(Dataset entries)
________________________
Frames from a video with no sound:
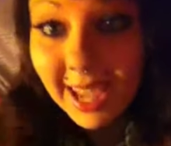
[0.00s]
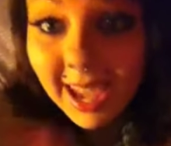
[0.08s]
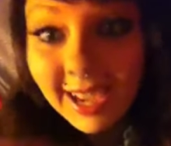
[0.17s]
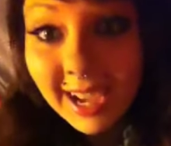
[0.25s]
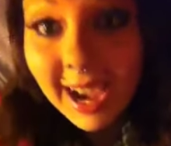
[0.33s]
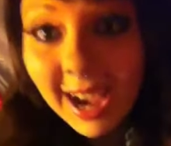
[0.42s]

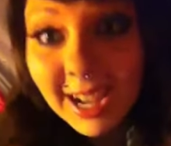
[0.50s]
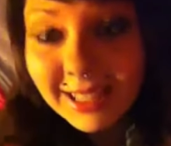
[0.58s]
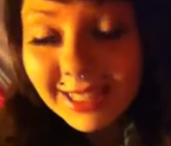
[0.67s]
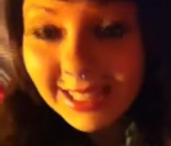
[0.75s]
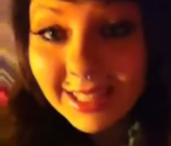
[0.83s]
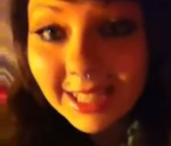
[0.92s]
Hey
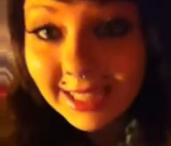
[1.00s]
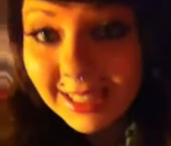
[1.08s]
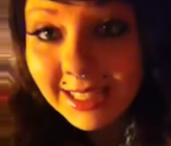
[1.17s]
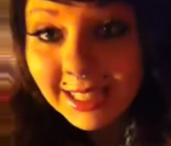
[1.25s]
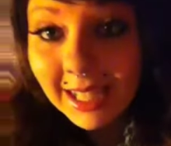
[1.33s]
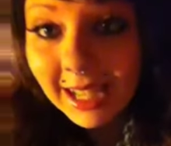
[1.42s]
guys, it's
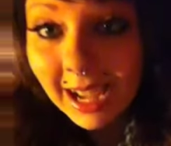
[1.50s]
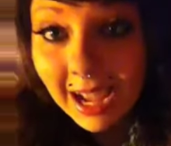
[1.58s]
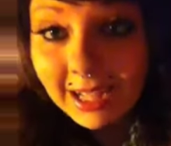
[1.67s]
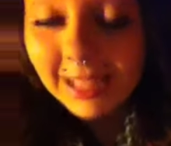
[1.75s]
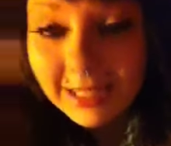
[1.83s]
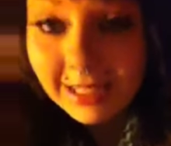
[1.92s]
Destiny,
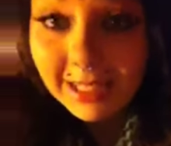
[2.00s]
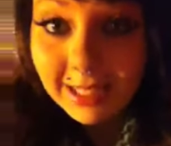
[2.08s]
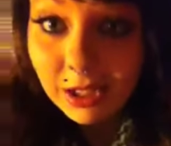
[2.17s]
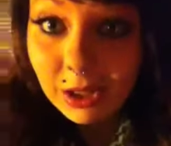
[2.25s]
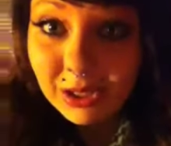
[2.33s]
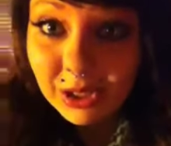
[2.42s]
and it's
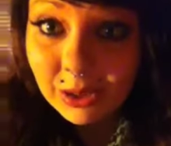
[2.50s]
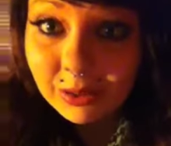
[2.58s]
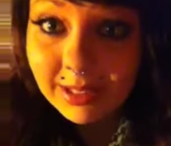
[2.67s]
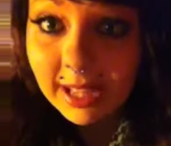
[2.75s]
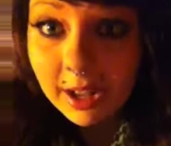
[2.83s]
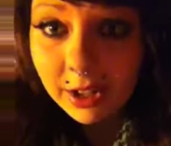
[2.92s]
also
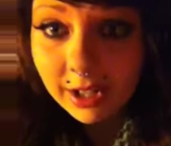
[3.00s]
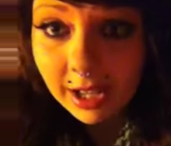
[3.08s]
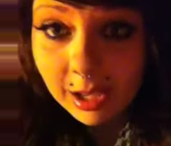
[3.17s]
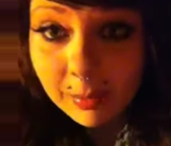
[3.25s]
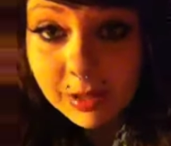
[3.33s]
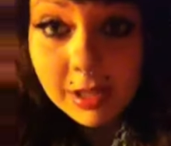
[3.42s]

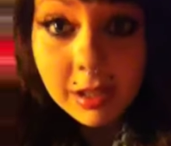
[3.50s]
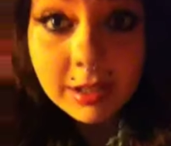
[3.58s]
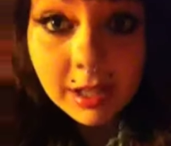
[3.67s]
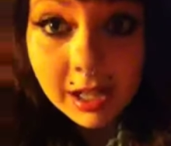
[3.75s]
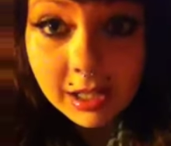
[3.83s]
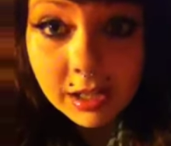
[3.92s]
Saturday
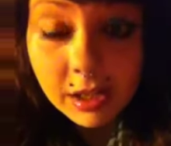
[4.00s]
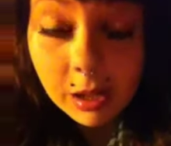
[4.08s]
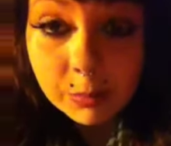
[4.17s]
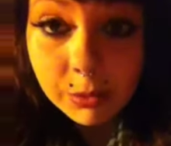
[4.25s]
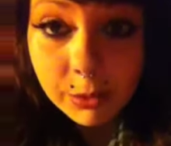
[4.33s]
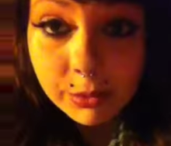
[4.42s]
because I didn't
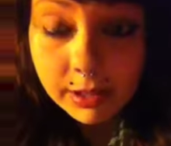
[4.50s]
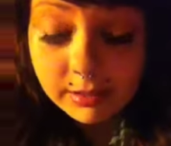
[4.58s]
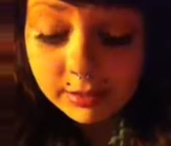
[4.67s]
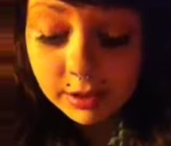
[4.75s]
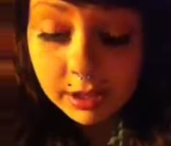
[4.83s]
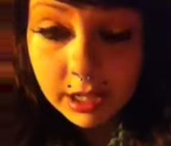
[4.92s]
upload
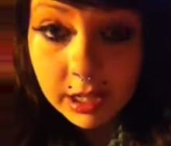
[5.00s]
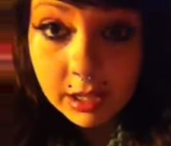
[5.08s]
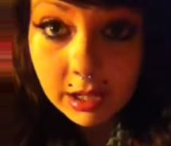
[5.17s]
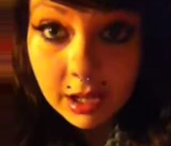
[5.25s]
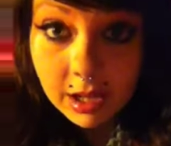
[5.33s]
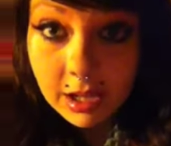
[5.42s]
yesterday
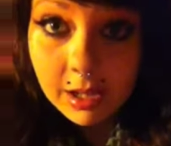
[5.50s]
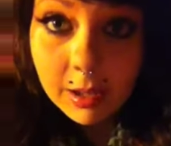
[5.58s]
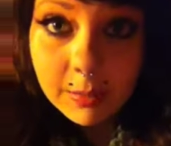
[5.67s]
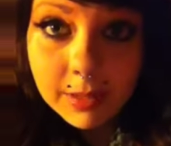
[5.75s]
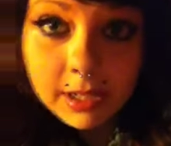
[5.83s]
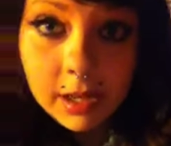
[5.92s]

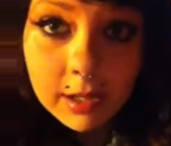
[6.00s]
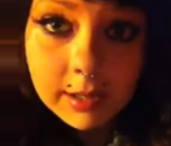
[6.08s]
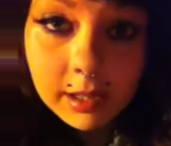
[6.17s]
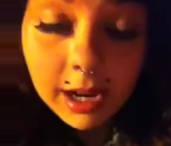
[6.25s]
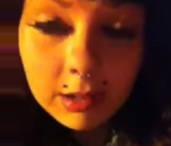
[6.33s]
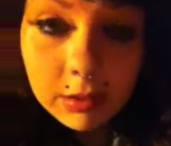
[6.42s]

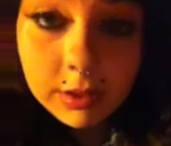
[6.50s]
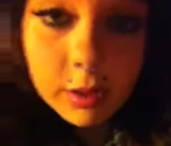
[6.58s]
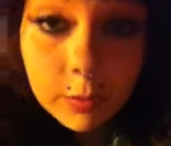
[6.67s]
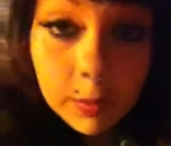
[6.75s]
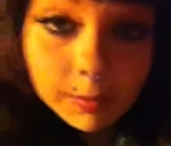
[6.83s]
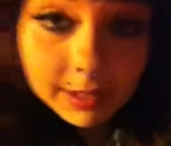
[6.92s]
because I was
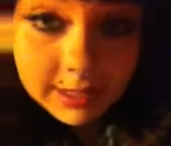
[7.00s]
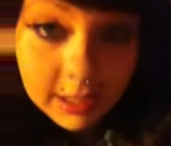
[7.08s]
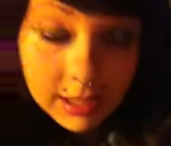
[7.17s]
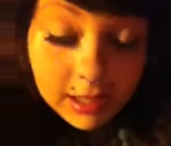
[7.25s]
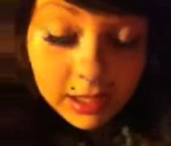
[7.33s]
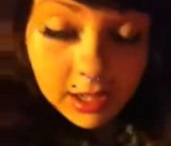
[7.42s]
super
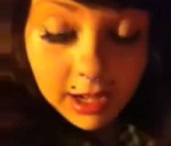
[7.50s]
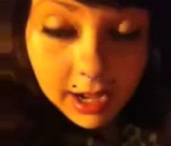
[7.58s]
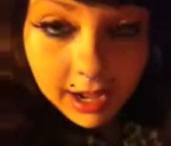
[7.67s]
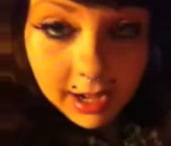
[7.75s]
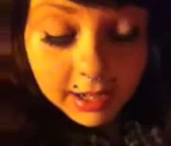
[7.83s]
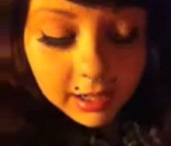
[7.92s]
busy
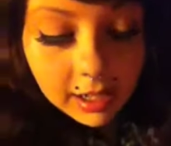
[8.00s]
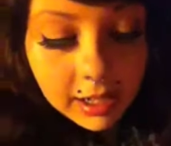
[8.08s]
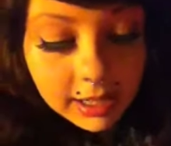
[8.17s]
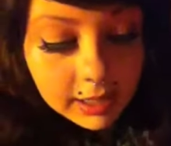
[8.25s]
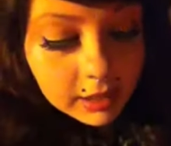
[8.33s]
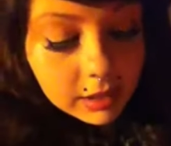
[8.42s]
and
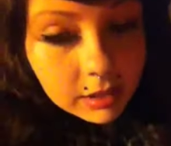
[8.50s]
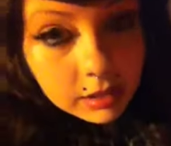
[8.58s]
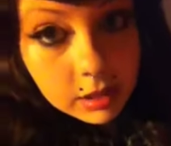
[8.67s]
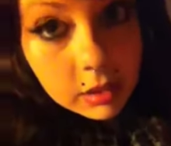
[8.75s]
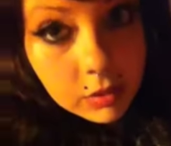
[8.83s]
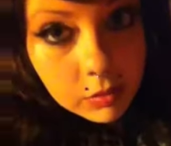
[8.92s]
I
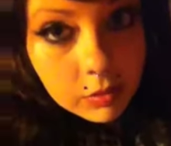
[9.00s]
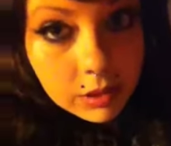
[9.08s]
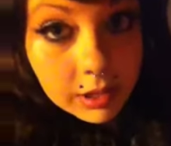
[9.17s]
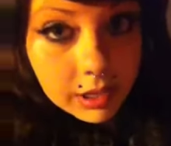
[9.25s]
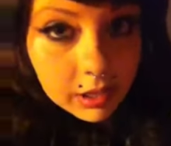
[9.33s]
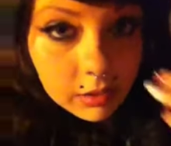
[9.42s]
didn't
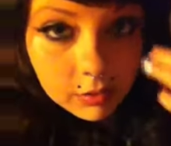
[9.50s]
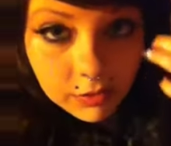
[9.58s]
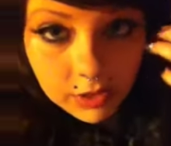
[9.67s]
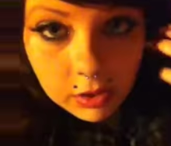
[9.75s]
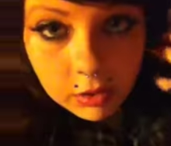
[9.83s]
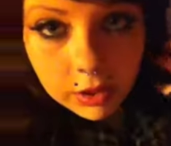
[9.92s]
really
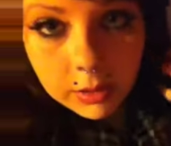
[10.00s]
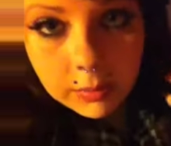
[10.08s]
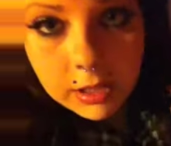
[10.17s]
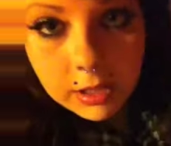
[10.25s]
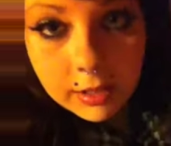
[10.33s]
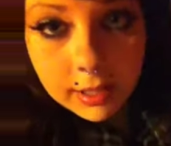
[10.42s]
feel good
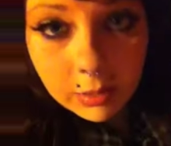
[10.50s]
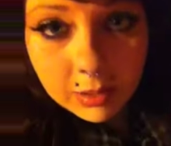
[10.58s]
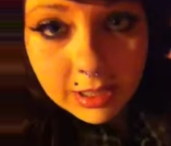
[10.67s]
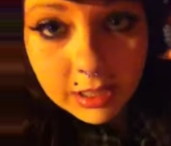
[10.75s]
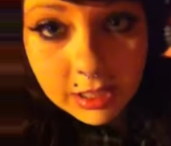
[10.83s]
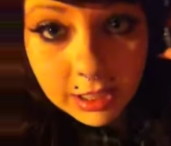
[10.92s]
because I
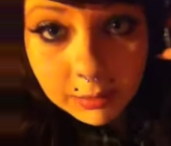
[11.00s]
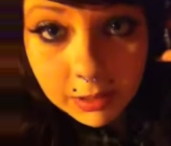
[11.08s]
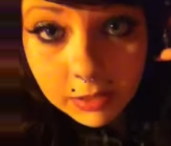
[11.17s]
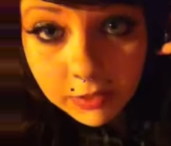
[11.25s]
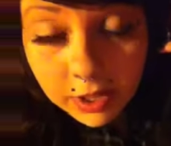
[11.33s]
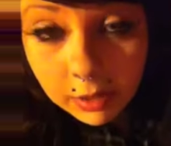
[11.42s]
wasn't
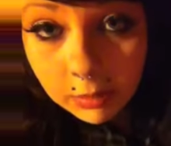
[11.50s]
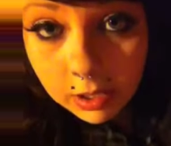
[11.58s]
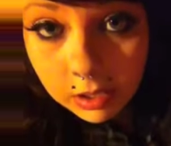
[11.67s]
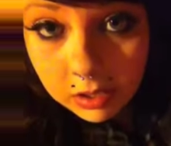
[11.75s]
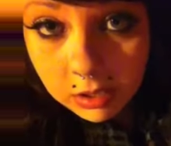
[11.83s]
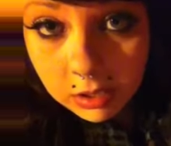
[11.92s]
sleeping very
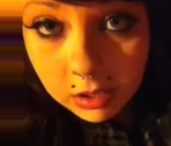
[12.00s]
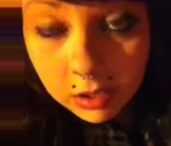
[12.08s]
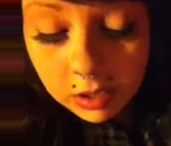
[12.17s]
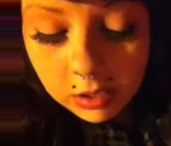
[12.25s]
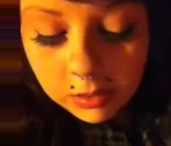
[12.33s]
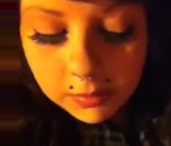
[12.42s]
well
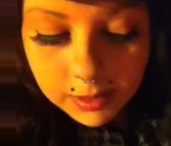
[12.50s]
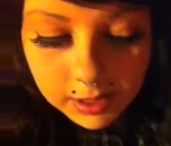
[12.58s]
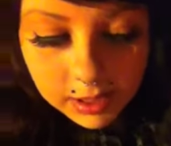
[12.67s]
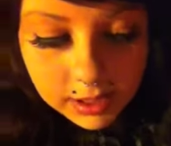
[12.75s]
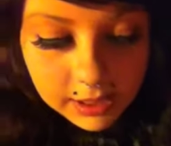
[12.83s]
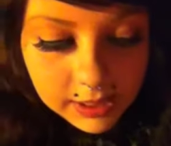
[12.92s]

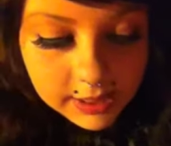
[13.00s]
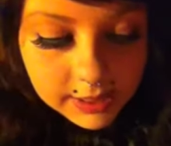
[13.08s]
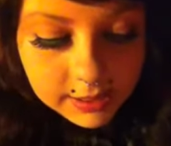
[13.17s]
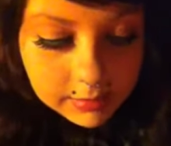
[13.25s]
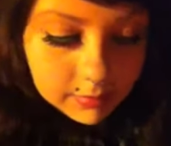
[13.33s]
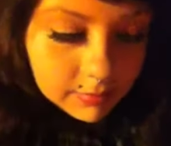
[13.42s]
because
________________________
-- Your task --
Would you return the data above exactly as written, minus the images?

-- Answer to the problem --
Frames from a video with no sound:
[0.00s]
[0.08s]
[0.17s]
[0.25s]
[0.33s]
[0.42s]

[0.50s]
[0.58s]
[0.67s]
[0.75s]
[0.83s]
[0.92s]
Hey
[1.00s]
[1.08s]
[1.17s]
[1.25s]
[1.33s]
[1.42s]
guys, it's
[1.50s]
[1.58s]
[1.67s]
[1.75s]
[1.83s]
[1.92s]
Destiny,
[2.00s]
[2.08s]
[2.17s]
[2.25s]
[2.33s]
[2.42s]
and it's
[2.50s]
[2.58s]
[2.67s]
[2.75s]
[2.83s]
[2.92s]
also
[3.00s]
[3.08s]
[3.17s]
[3.25s]
[3.33s]
[3.42s]

[3.50s]
[3.58s]
[3.67s]
[3.75s]
[3.83s]
[3.92s]
Saturday
[4.00s]
[4.08s]
[4.17s]
[4.25s]
[4.33s]
[4.42s]
because I didn't
[4.50s]
[4.58s]
[4.67s]
[4.75s]
[4.83s]
[4.92s]
upload
[5.00s]
[5.08s]
[5.17s]
[5.25s]
[5.33s]
[5.42s]
yesterday
[5.50s]
[5.58s]
[5.67s]
[5.75s]
[5.83s]
[5.92s]

[6.00s]
[6.08s]
[6.17s]
[6.25s]
[6.33s]
[6.42s]

[6.50s]
[6.58s]
[6.67s]
[6.75s]
[6.83s]
[6.92s]
because I was
[7.00s]
[7.08s]
[7.17s]
[7.25s]
[7.33s]
[7.42s]
super
[7.50s]
[7.58s]
[7.67s]
[7.75s]
[7.83s]
[7.92s]
busy
[8.00s]
[8.08s]
[8.17s]
[8.25s]
[8.33s]
[8.42s]
and
[8.50s]
[8.58s]
[8.67s]
[8.75s]
[8.83s]
[8.92s]
I
[9.00s]
[9.08s]
[9.17s]
[9.25s]
[9.33s]
[9.42s]
didn't
[9.50s]
[9.58s]
[9.67s]
[9.75s]
[9.83s]
[9.92s]
really
[10.00s]
[10.08s]
[10.17s]
[10.25s]
[10.33s]
[10.42s]
feel good
[10.50s]
[10.58s]
[10.67s]
[10.75s]
[10.83s]
[10.92s]
because I
[11.00s]
[11.08s]
[11.17s]
[11.25s]
[11.33s]
[11.42s]
wasn't
[11.50s]
[11.58s]
[11.67s]
[11.75s]
[11.83s]
[11.92s]
sleeping very
[12.00s]
[12.08s]
[12.17s]
[12.25s]
[12.33s]
[12.42s]
well
[12.50s]
[12.58s]
[12.67s]
[12.75s]
[12.83s]
[12.92s]

[13.00s]
[13.08s]
[13.17s]
[13.25s]
[13.33s]
[13.42s]
because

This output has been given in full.